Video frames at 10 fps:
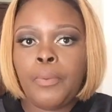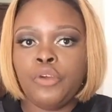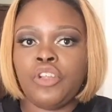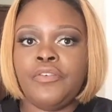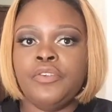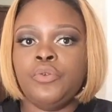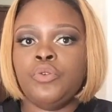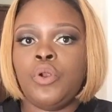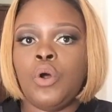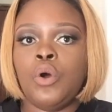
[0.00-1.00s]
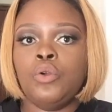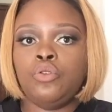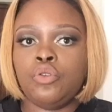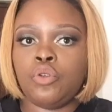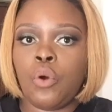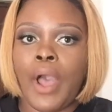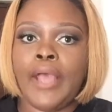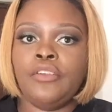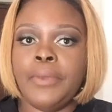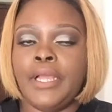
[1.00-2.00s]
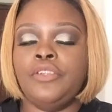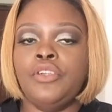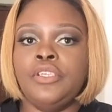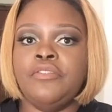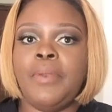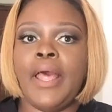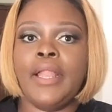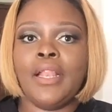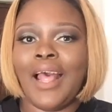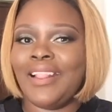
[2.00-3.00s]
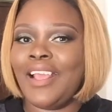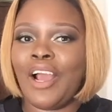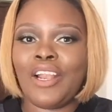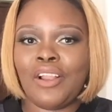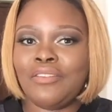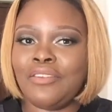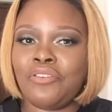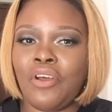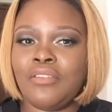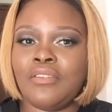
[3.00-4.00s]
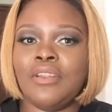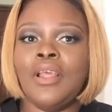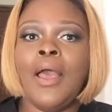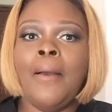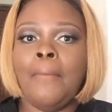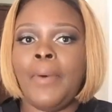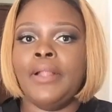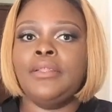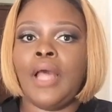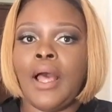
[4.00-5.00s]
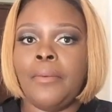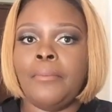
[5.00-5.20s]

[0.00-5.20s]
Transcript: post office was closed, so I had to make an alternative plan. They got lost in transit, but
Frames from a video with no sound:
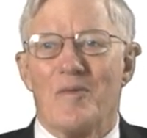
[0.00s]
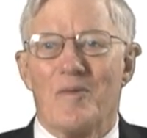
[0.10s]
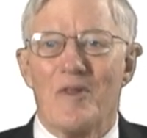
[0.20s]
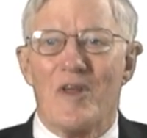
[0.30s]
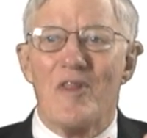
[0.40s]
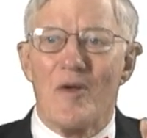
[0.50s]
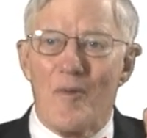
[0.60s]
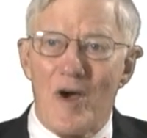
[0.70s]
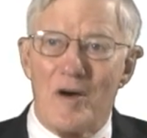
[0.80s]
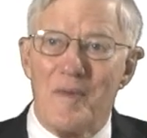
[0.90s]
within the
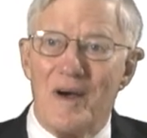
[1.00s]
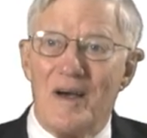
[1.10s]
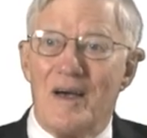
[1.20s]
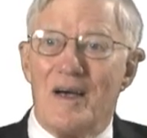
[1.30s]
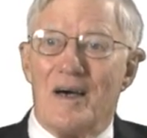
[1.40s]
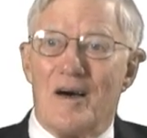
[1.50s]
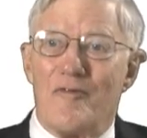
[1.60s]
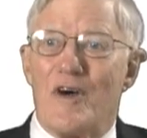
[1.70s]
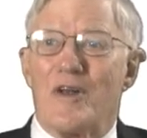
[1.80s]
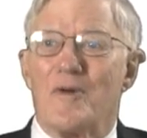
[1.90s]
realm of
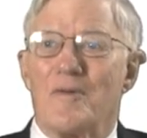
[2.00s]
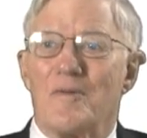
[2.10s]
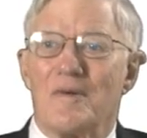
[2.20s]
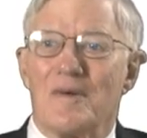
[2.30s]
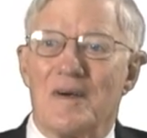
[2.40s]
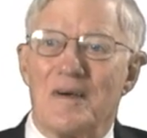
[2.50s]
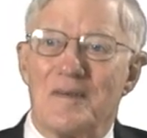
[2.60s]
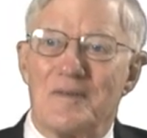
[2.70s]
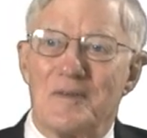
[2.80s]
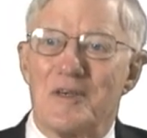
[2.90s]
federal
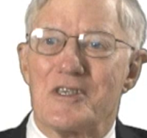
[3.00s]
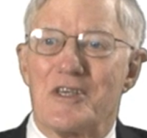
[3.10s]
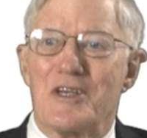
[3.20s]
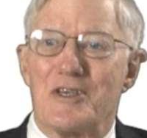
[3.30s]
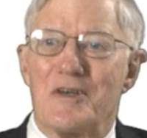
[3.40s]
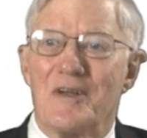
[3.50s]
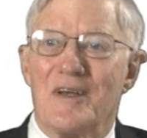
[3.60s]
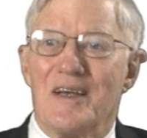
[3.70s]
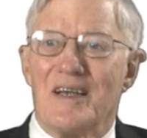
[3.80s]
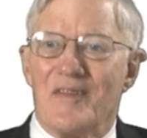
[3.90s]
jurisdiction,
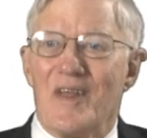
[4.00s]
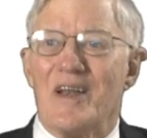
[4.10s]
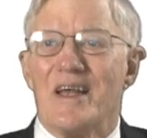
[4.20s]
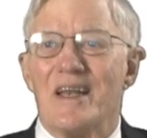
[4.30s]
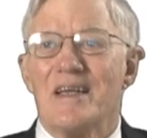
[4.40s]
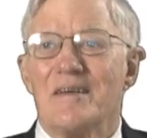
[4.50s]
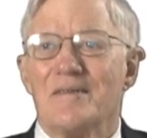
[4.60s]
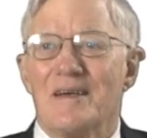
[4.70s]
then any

→ **Your objective**
From the first line to the last, copy the listing above exactly, dropping all images.

→ **Solution for this exercise**
Video frames at 10 fps:
[0.00-1.00s]
[1.00-2.00s]
[2.00-3.00s]
[3.00-4.00s]
[4.00-5.00s]
[5.00-5.20s]

[0.00-5.20s]
Transcript: post office was closed, so I had to make an alternative plan. They got lost in transit, but
Frames from a video with no sound:
[0.00s]
[0.10s]
[0.20s]
[0.30s]
[0.40s]
[0.50s]
[0.60s]
[0.70s]
[0.80s]
[0.90s]
within the
[1.00s]
[1.10s]
[1.20s]
[1.30s]
[1.40s]
[1.50s]
[1.60s]
[1.70s]
[1.80s]
[1.90s]
realm of
[2.00s]
[2.10s]
[2.20s]
[2.30s]
[2.40s]
[2.50s]
[2.60s]
[2.70s]
[2.80s]
[2.90s]
federal
[3.00s]
[3.10s]
[3.20s]
[3.30s]
[3.40s]
[3.50s]
[3.60s]
[3.70s]
[3.80s]
[3.90s]
jurisdiction,
[4.00s]
[4.10s]
[4.20s]
[4.30s]
[4.40s]
[4.50s]
[4.60s]
[4.70s]
then any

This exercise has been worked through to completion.